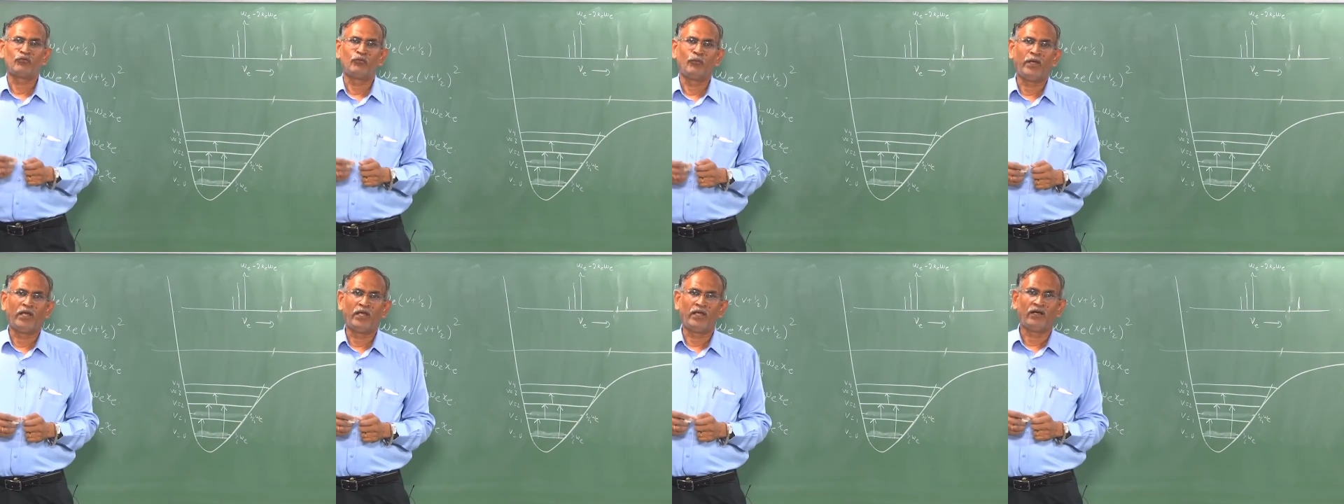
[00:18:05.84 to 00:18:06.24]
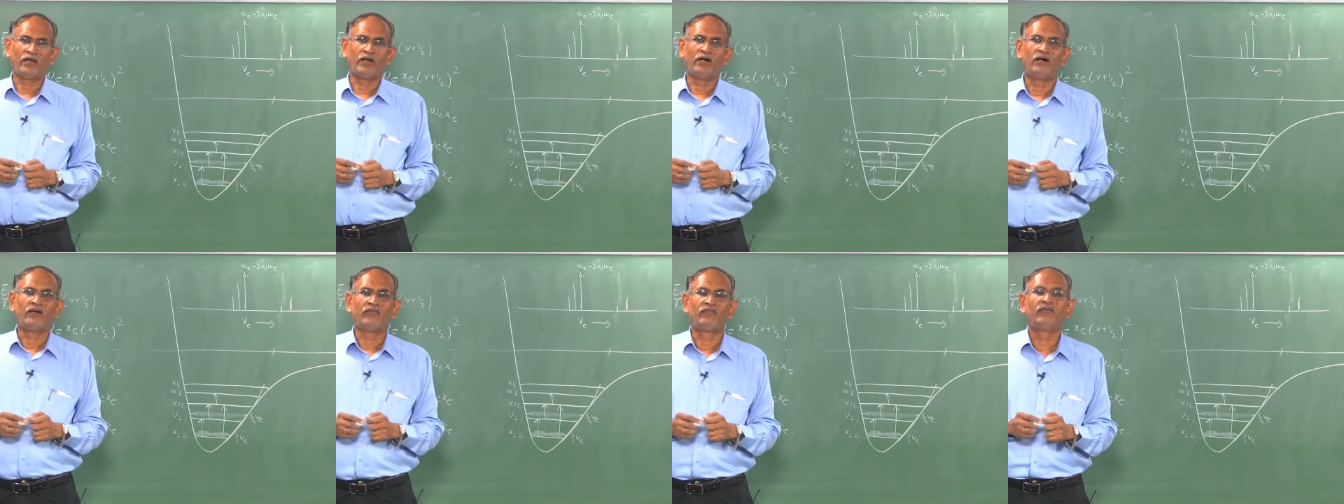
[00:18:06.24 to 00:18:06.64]
way
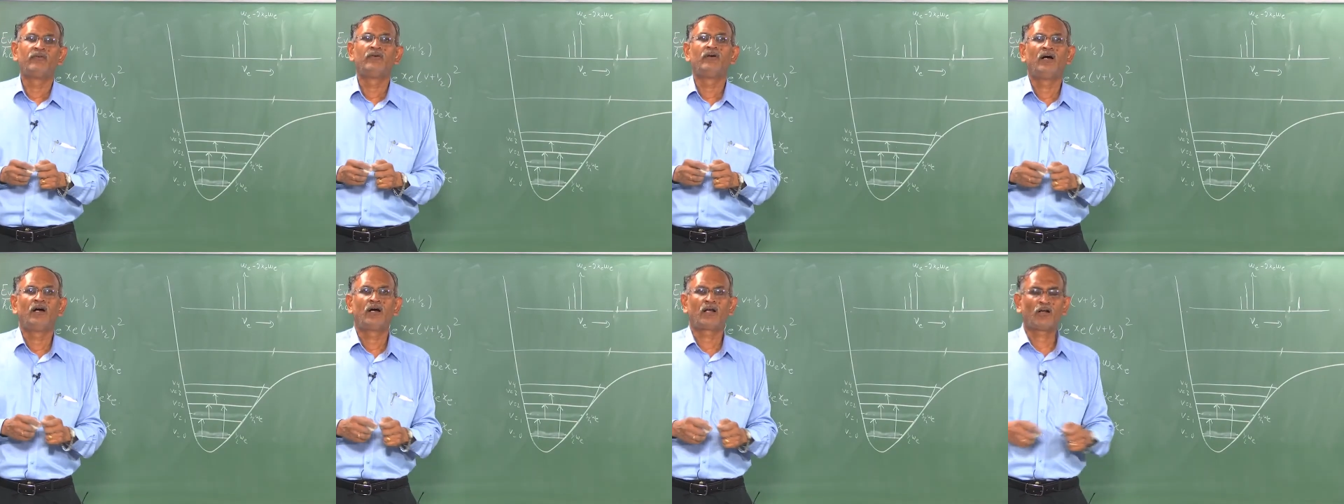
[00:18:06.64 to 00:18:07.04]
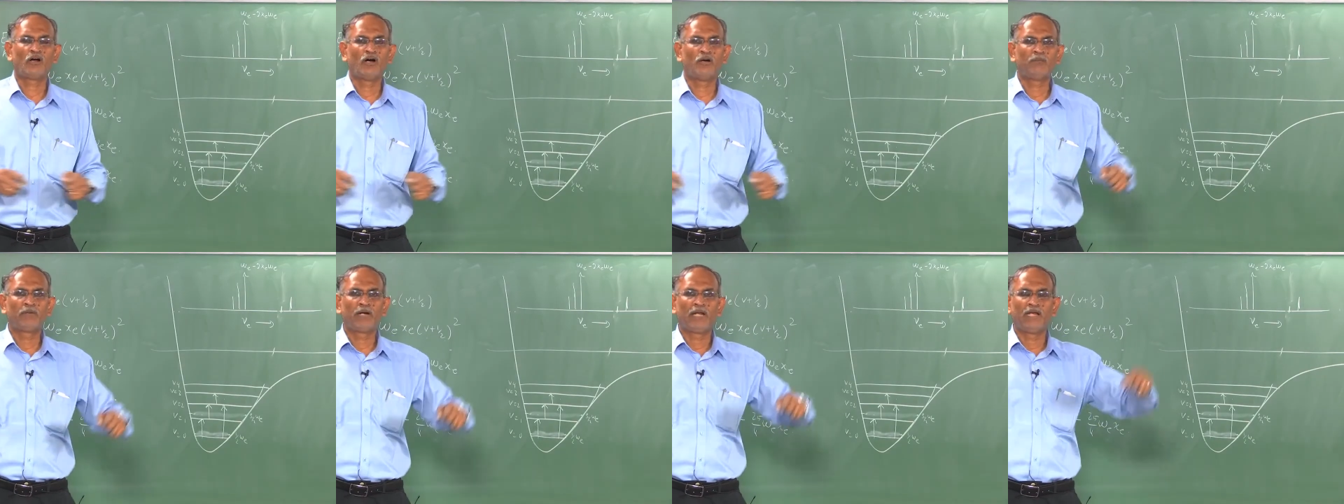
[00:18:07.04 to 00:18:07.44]
of
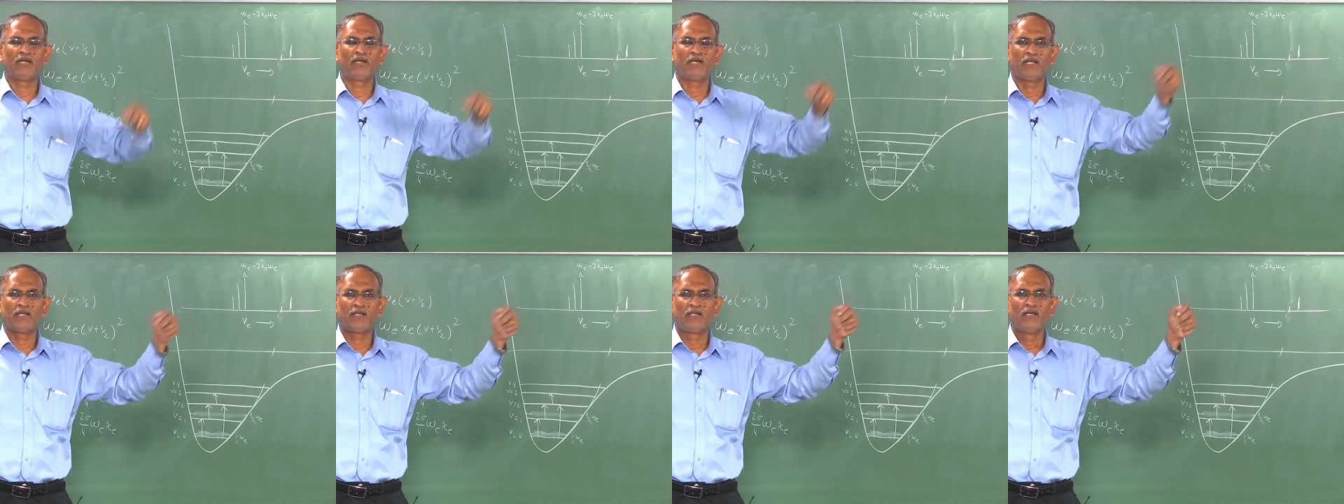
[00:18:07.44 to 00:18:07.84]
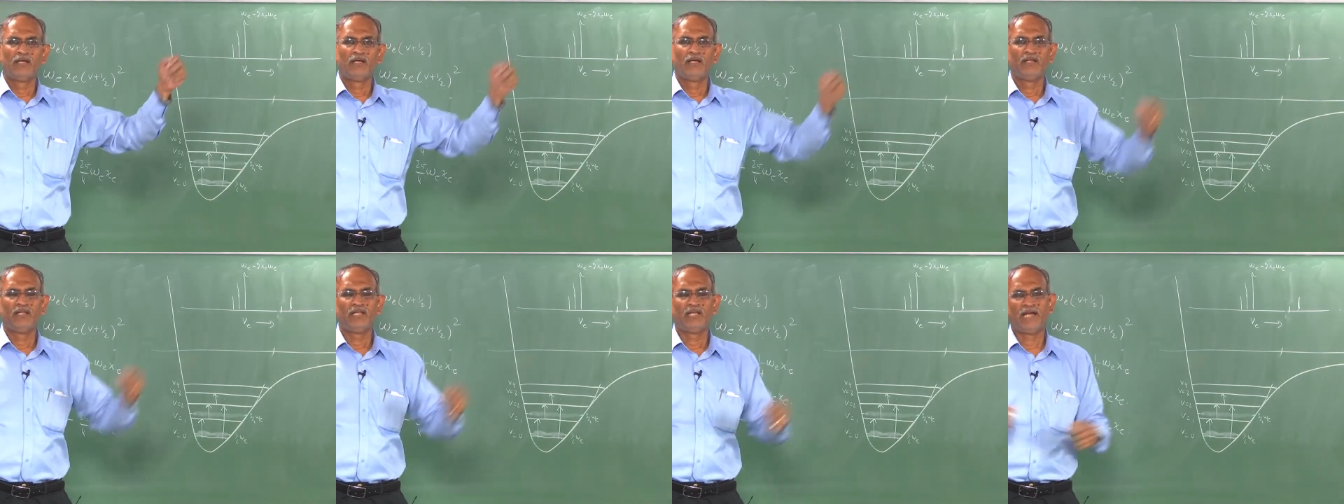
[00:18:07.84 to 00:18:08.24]
accommodating
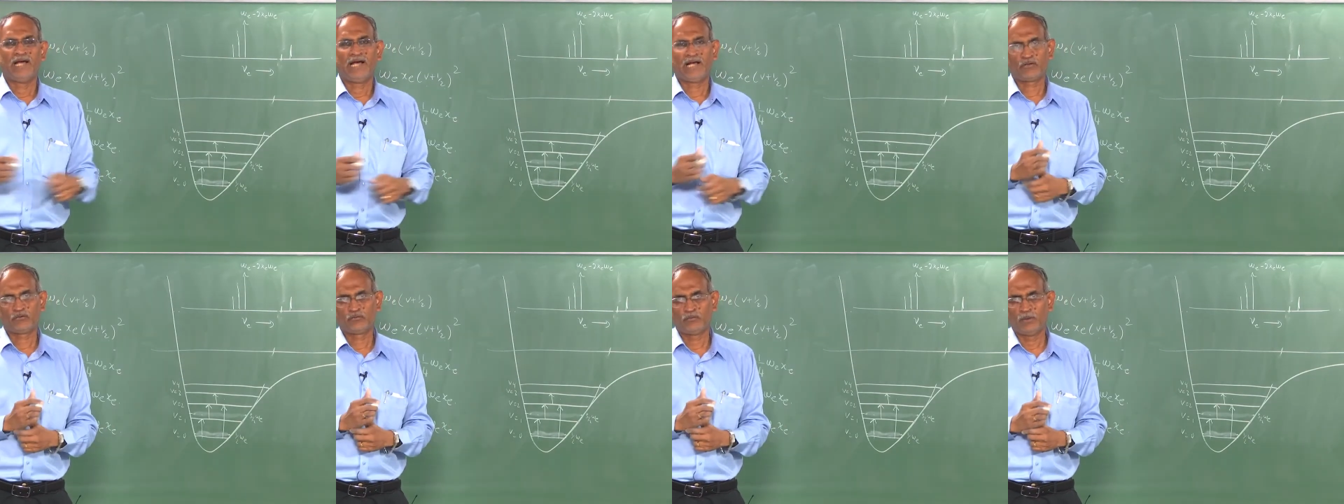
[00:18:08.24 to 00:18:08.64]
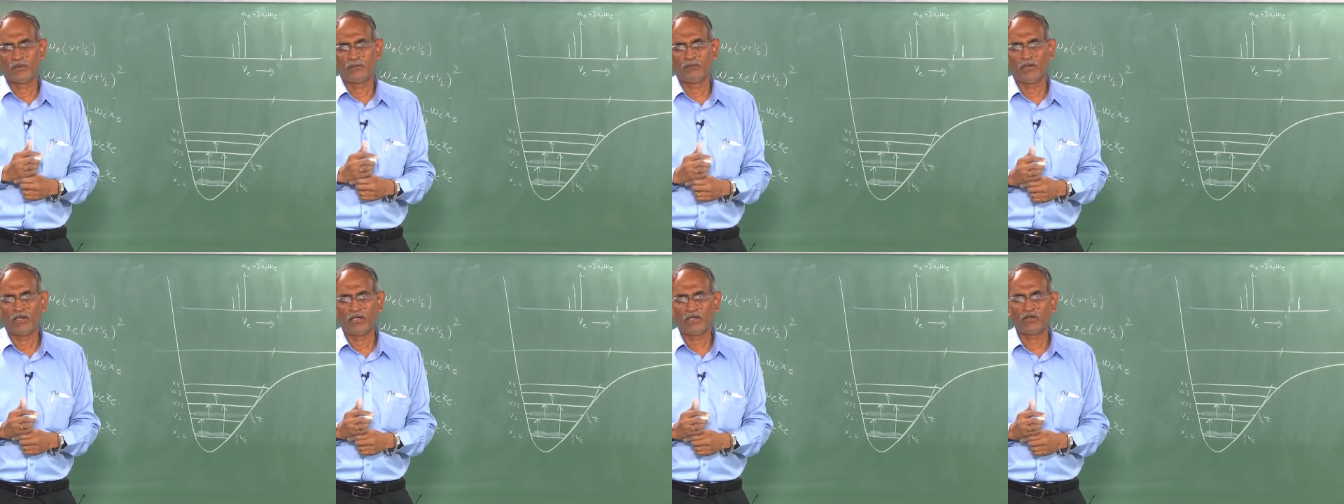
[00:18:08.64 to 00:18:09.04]
the actual
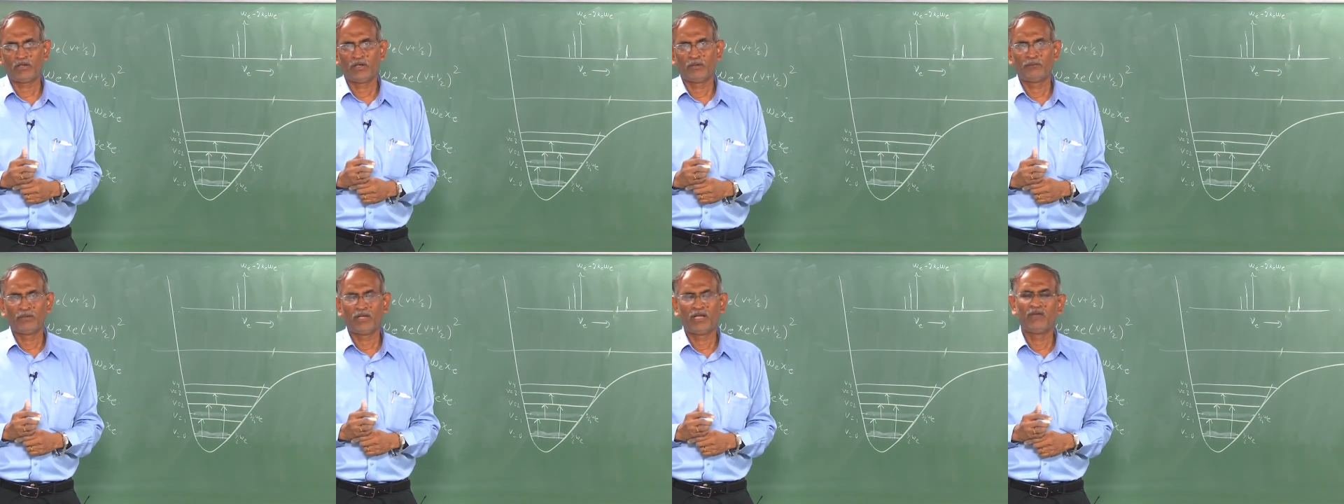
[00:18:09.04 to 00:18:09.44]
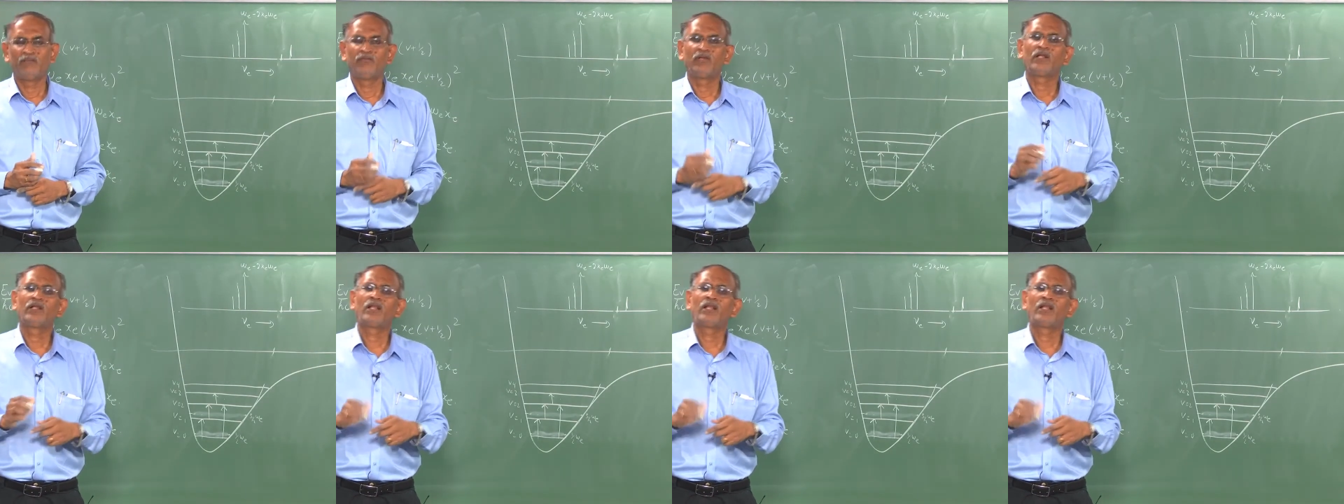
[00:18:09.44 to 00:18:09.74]
molecular behavior.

TASK STATEMENT. From the first line to the last, write out the data exactly, omitting any pictures.

RESULT.
[00:18:05.84 to 00:18:06.24]
[00:18:06.24 to 00:18:06.64]
way
[00:18:06.64 to 00:18:07.04]
[00:18:07.04 to 00:18:07.44]
of
[00:18:07.44 to 00:18:07.84]
[00:18:07.84 to 00:18:08.24]
accommodating
[00:18:08.24 to 00:18:08.64]
[00:18:08.64 to 00:18:09.04]
the actual
[00:18:09.04 to 00:18:09.44]
[00:18:09.44 to 00:18:09.74]
molecular behavior.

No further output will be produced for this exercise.